§ **Activity**
Give back each line of the data exactly as it reads, minus the pictures.

§ **Data provided**
=== Begin Enclosure ===

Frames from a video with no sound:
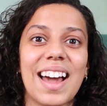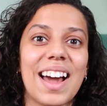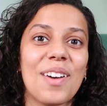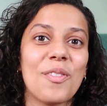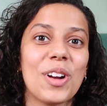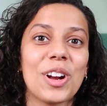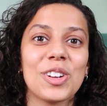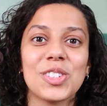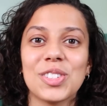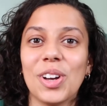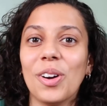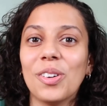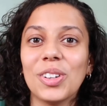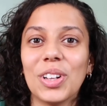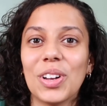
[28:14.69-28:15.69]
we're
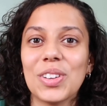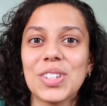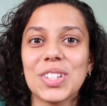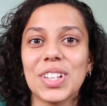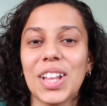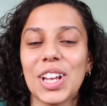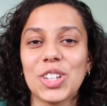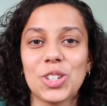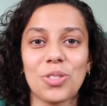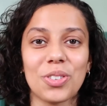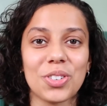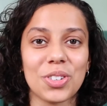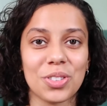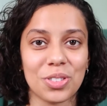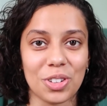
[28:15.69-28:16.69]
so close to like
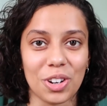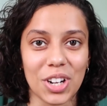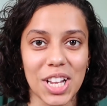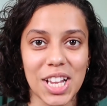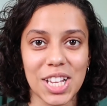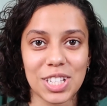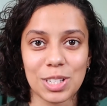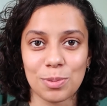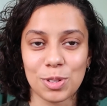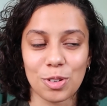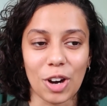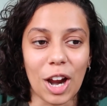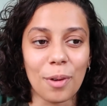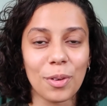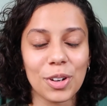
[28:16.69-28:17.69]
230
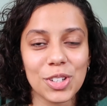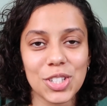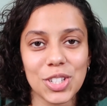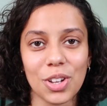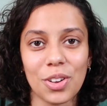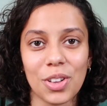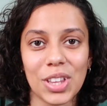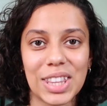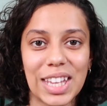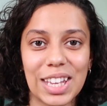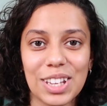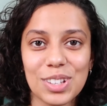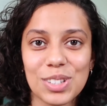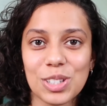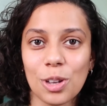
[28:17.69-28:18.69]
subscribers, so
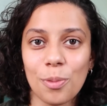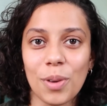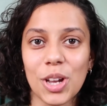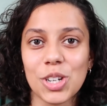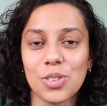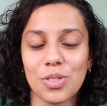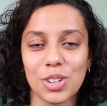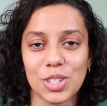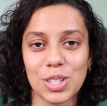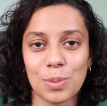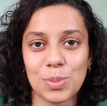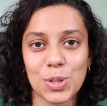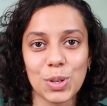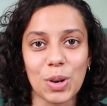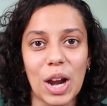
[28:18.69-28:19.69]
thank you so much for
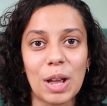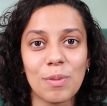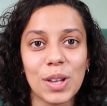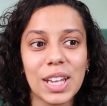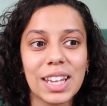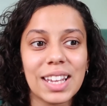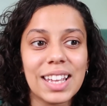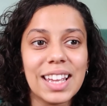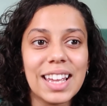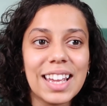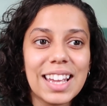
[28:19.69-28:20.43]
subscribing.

=== End Enclosure ===

§ **Solution for this task**
Frames from a video with no sound:
[28:14.69-28:15.69]
we're
[28:15.69-28:16.69]
so close to like
[28:16.69-28:17.69]
230
[28:17.69-28:18.69]
subscribers, so
[28:18.69-28:19.69]
thank you so much for
[28:19.69-28:20.43]
subscribing.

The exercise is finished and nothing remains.